Gender-dependent regulation of G-protein-gated inwardly rectifying potassium current in dorsal raphe neurons in knock-out mice devoid of the 5-hydroxytryptamine transporter

Agonists at G-protein-coupled receptors in neurons of the dorsal raphe nucleus (DRN) of knock-out mice devoid of the serotonin transporter (5-HTT(-/-)) exhibit lower efficacy to inhibit cellular discharge than in wild-type counterparts.
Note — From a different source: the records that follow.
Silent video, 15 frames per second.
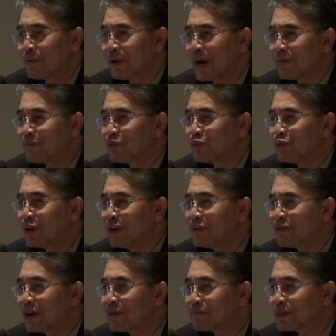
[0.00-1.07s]
We have
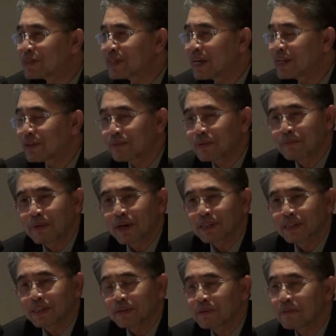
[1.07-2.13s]
25% of the
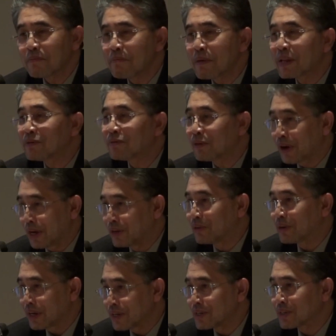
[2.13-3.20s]
budget meant for
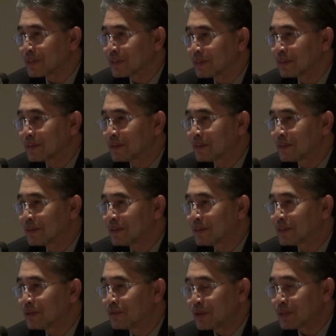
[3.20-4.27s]
education.
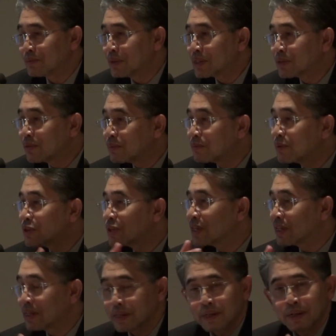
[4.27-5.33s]
So which means
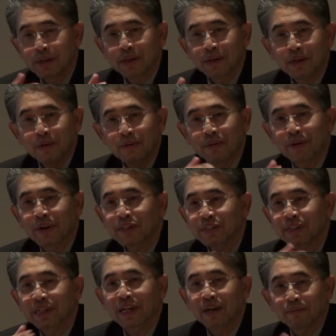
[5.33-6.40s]
we're
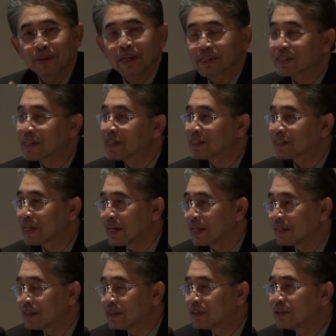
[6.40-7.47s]
ratcheting up that skill
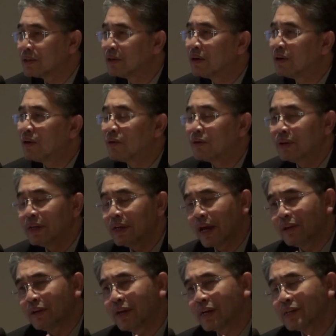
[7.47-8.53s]
side.
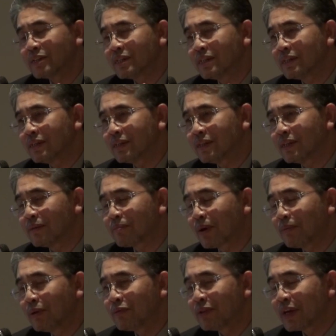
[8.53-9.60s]
Only education, the
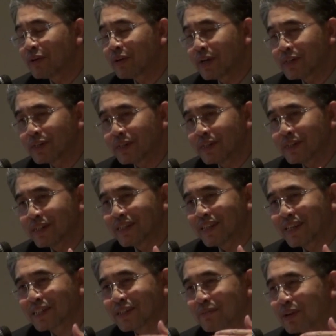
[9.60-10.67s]
problem with education is
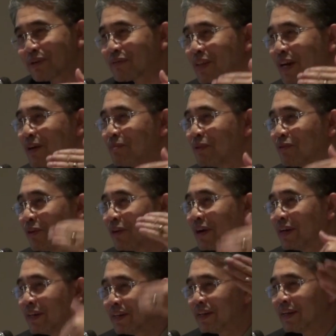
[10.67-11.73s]
it takes a bit of time
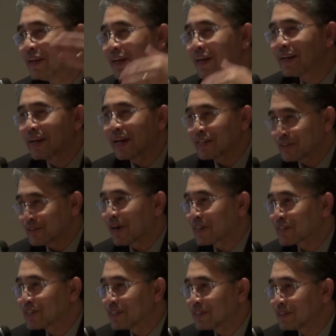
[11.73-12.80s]
before it gets
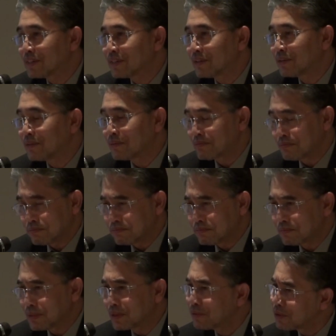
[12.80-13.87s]
traction. So
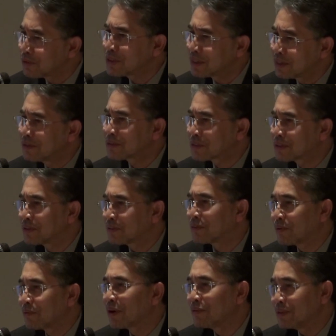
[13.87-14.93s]
the future looks
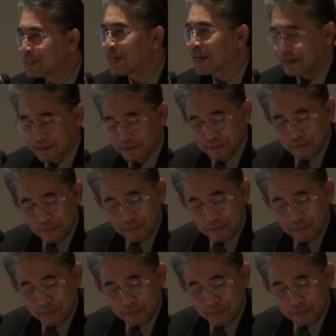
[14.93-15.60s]
good from where we stand.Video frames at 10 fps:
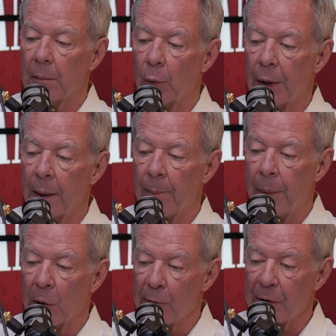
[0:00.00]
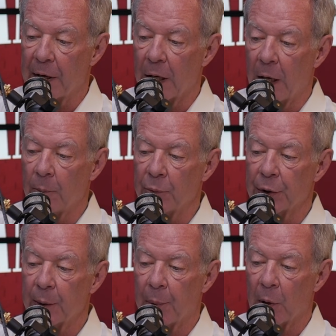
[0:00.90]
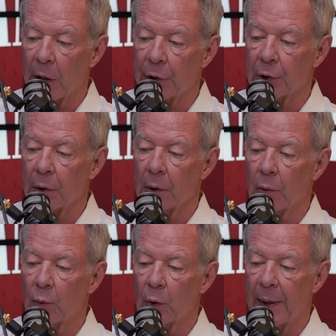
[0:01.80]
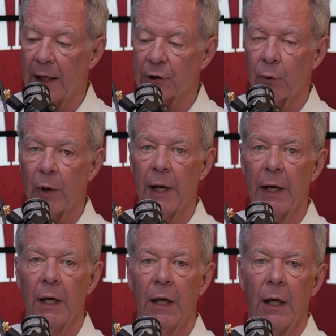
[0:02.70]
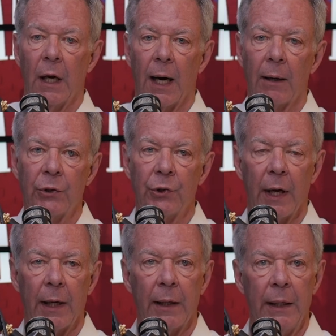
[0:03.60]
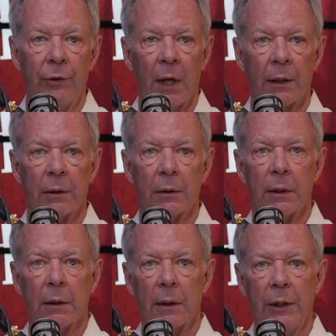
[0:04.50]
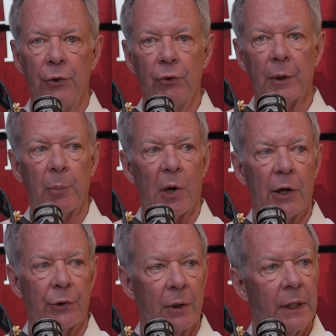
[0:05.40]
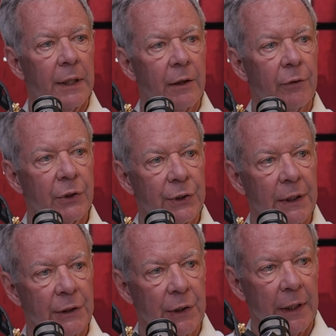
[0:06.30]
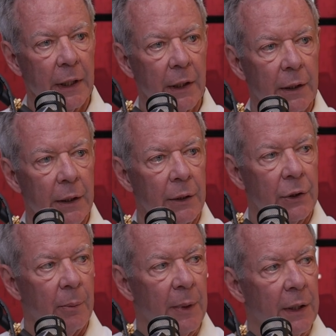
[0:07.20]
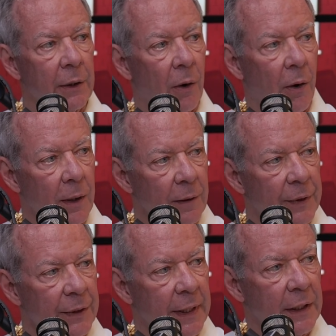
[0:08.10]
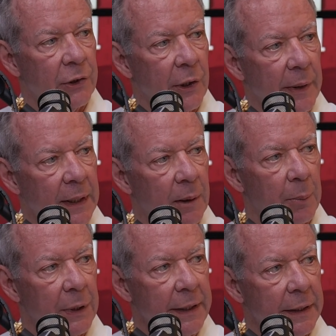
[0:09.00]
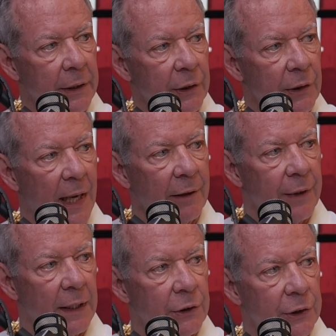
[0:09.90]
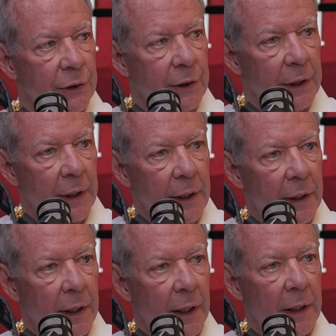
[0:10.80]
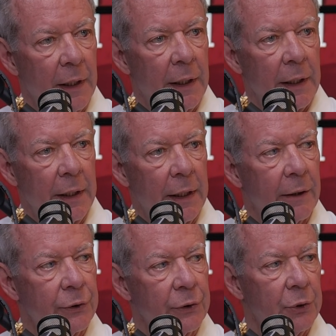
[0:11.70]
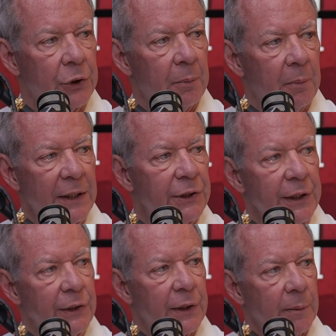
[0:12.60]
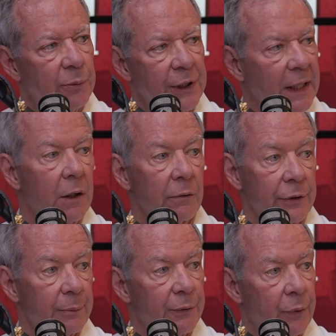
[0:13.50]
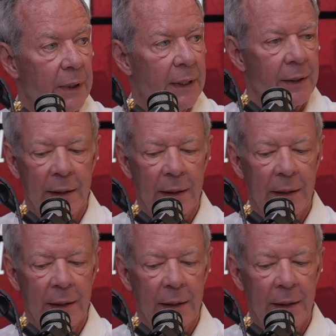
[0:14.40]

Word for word: but when the perfect comes, the partial will pass away. I would say he's not. He's using partial in a different sense there to mean all of the things that are incomplete in this life, not just the uh, gifts which may cease themselves before.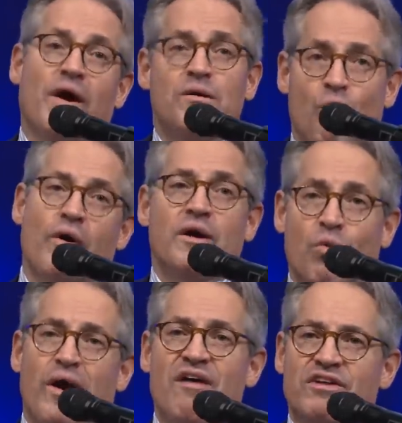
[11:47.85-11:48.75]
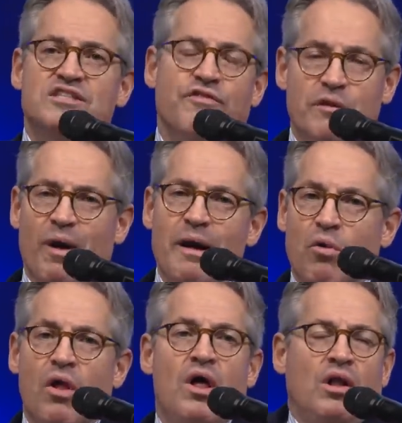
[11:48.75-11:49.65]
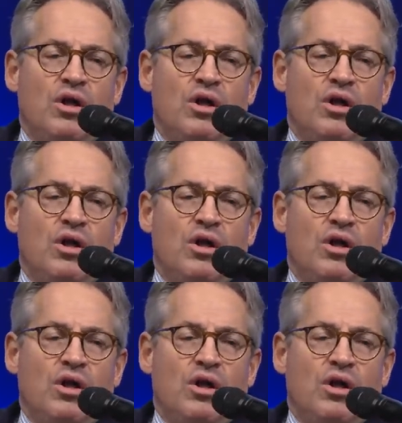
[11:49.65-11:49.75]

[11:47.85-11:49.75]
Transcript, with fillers: more and more and more evidence for the Bible.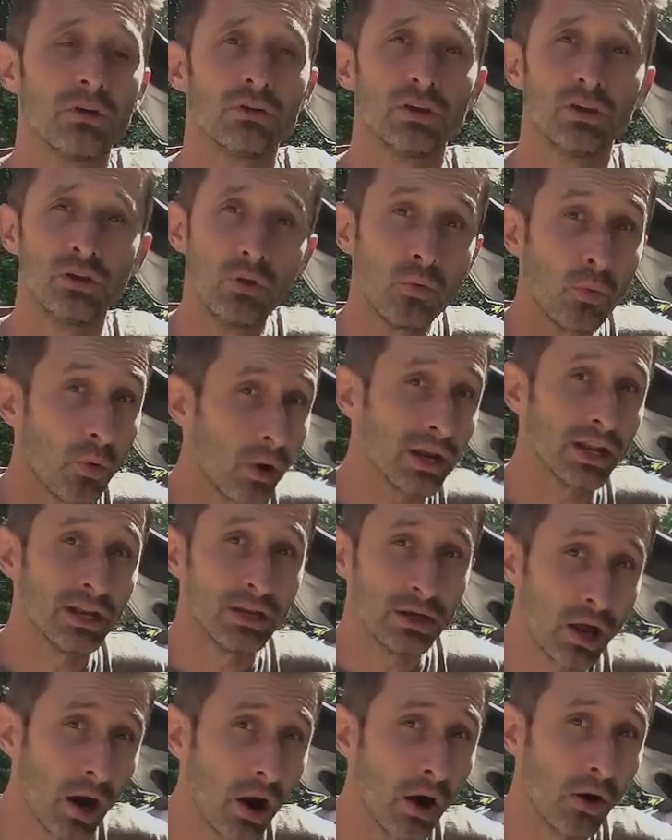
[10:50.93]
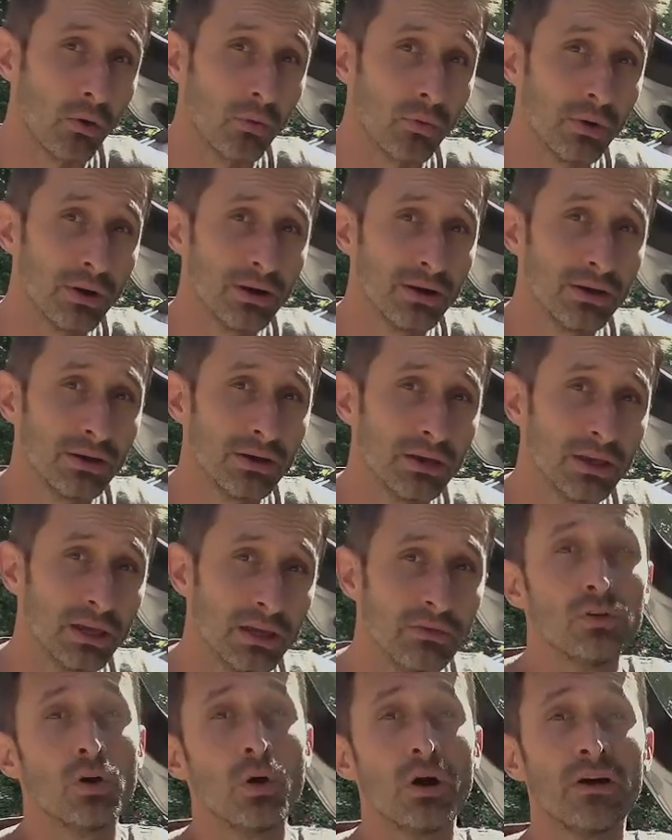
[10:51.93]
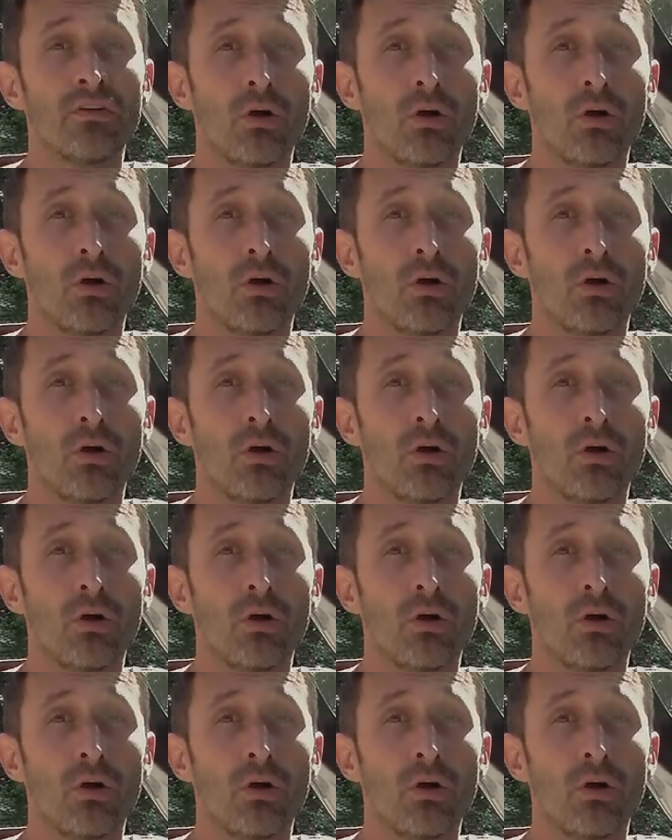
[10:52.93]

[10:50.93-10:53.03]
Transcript: You want to know if you have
Using patch-clamp whole-cell recordings, we found that a G-protein-gated inwardly rectifying potassium (GIRK) current is involved in the inhibition of spike discharge induced by 5-HT1A agonists (5-carboxamidotryptamine (5-CT) and (+/-)-2-dipropylamino-8-hydroxy-1,2,3,4-tetrahydronaphthalene hydrobromide (8-OH-DPAT); 50 nM-30 microM) in both wild-type and 5-HTT(-/-) female and male mice. These effects were mimicked by 5'-guanylyl-imido-diphosphate (Gpp(NH)p; 400 microM) dialysis into cells with differences between genders. The 5-HTT(-/-) knock-out mutation reduced the current density induced by Gpp(NH)p in females but not in males. These data suggest that the decreased response of 5-HT1A receptors to agonists in 5-HTT(-/-) mutants reflects notably alteration in the coupling between G-proteins and GIRK channels in females but not in males. Accordingly, gender differences in central 5-HT neurotransmission appear to depend-at least in part-on sex-related variations in corresponding receptor-G protein signaling mechanisms.